Some have thought that the creative act lasted one night, from the evening to the morning; and others, thought that every day began with the morning, although the Bible clearly records that the evening preceded the morning.
The literal statement “evening was [with the following hours of the night], and morning was [with the succeeding hours of the day], day one” is clearly a description of an astronomical day, that is, a day of 24 hours’ in length. It is the corresponding of the later Hebrew phrase “evening-morning” of Dan. 8:14. Thus, the Hebrews, who were never were in doubt about the meaning of this phrase, started the day with sunset and ended it with the following sunset (Lev. 23:32; Deut. 16:6).

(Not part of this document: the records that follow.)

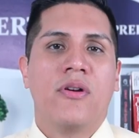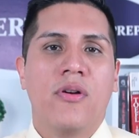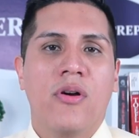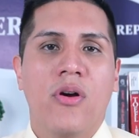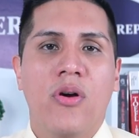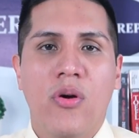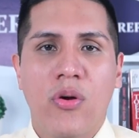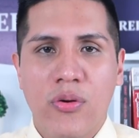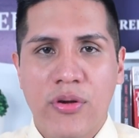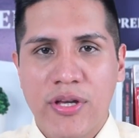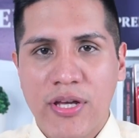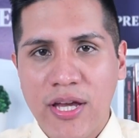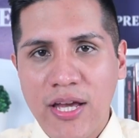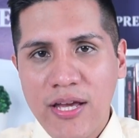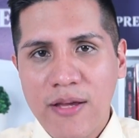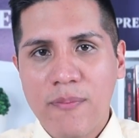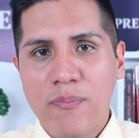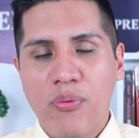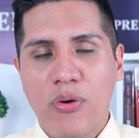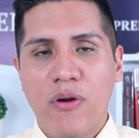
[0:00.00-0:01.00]

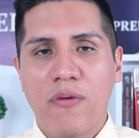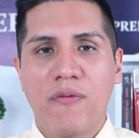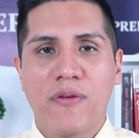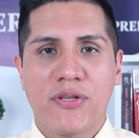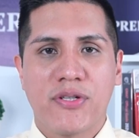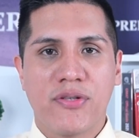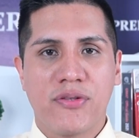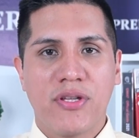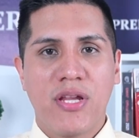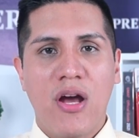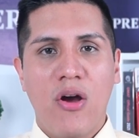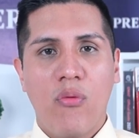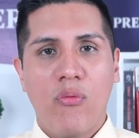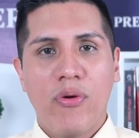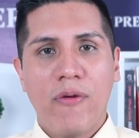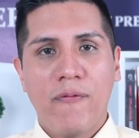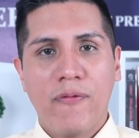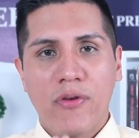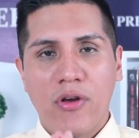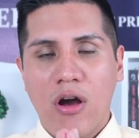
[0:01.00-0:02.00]
Okay, perfect. So now
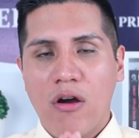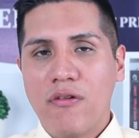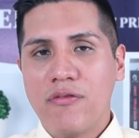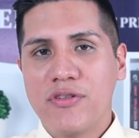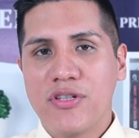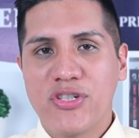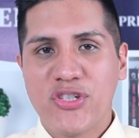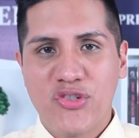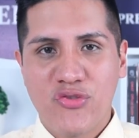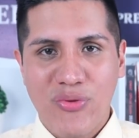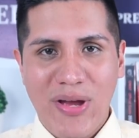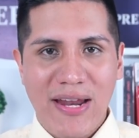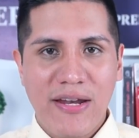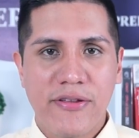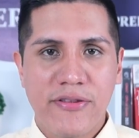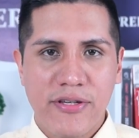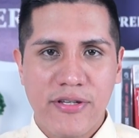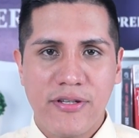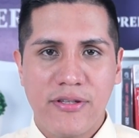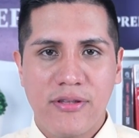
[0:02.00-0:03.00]
we've covered the
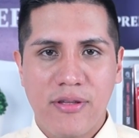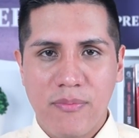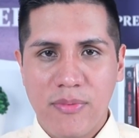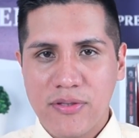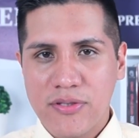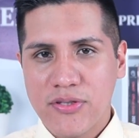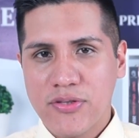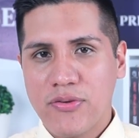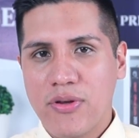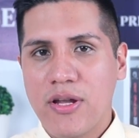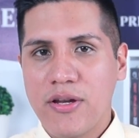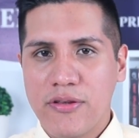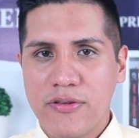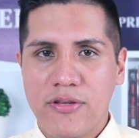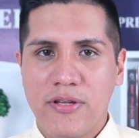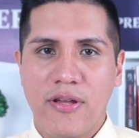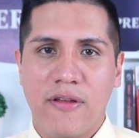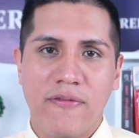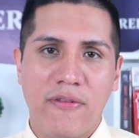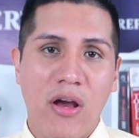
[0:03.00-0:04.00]
strategy, the main
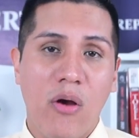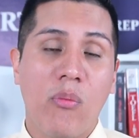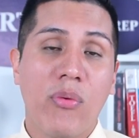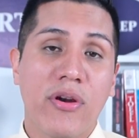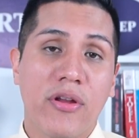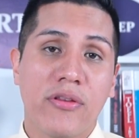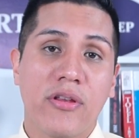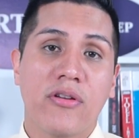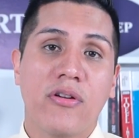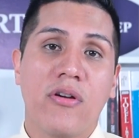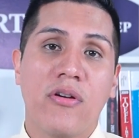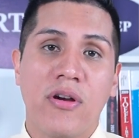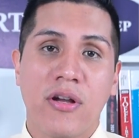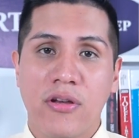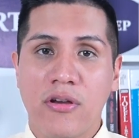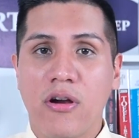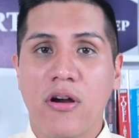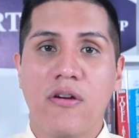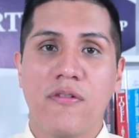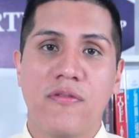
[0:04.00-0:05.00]
strategy, and now we're going to go
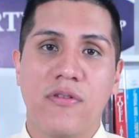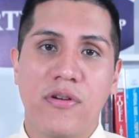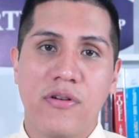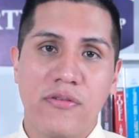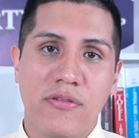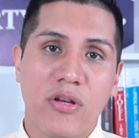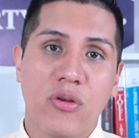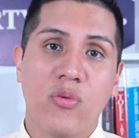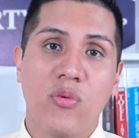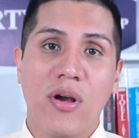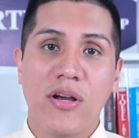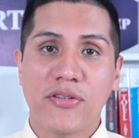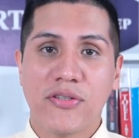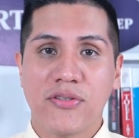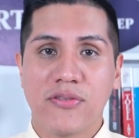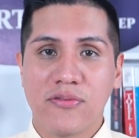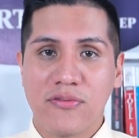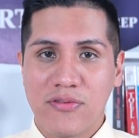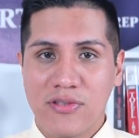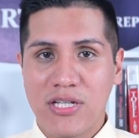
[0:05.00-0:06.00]
and cover the
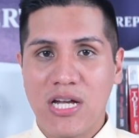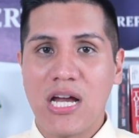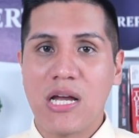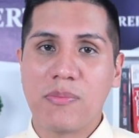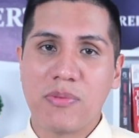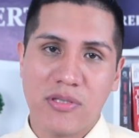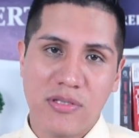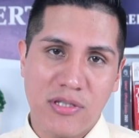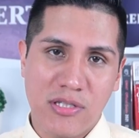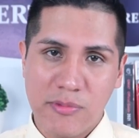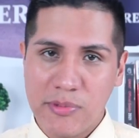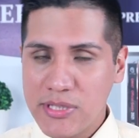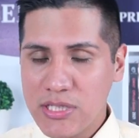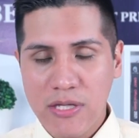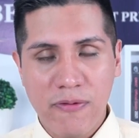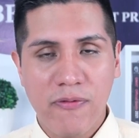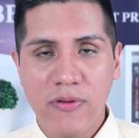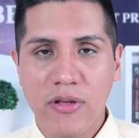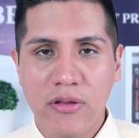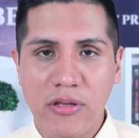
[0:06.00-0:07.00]
question types
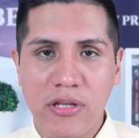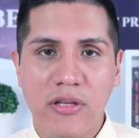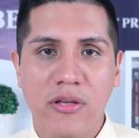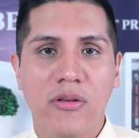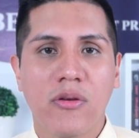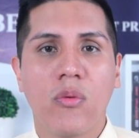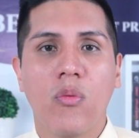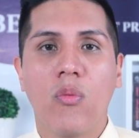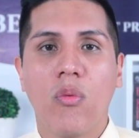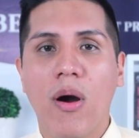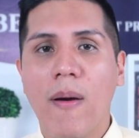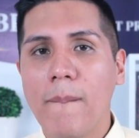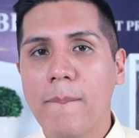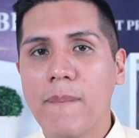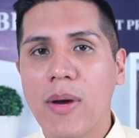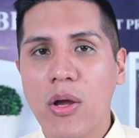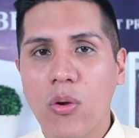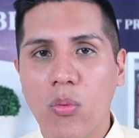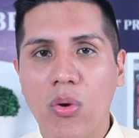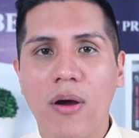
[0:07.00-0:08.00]
specifically one
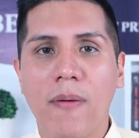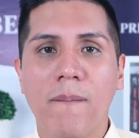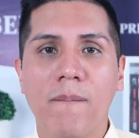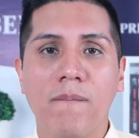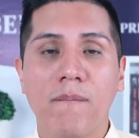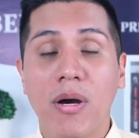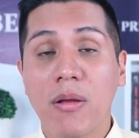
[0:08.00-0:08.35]
by one.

Some adopt the idea that the days of creation were long periods of time, even thousands of years. They do so in an attempt to make the Bible record agree with the theory of evolution. Geologists and biologists have taught people to believe that this earth’s early history took millions of years, in which the geological formations were gradually forming and living species were evolving.
But the Bible clearly contradicts the evolution theory. The belief in a divine and instantaneous creation as the result of words spoken by God stands in total disapproval to this theory held by the majority of scientists. Jesus Himself affirmed the Genesis account of creation and that man was created by God and in His image (Genesis 1:27) and did not evolve from lower forms (Matthew 19:4).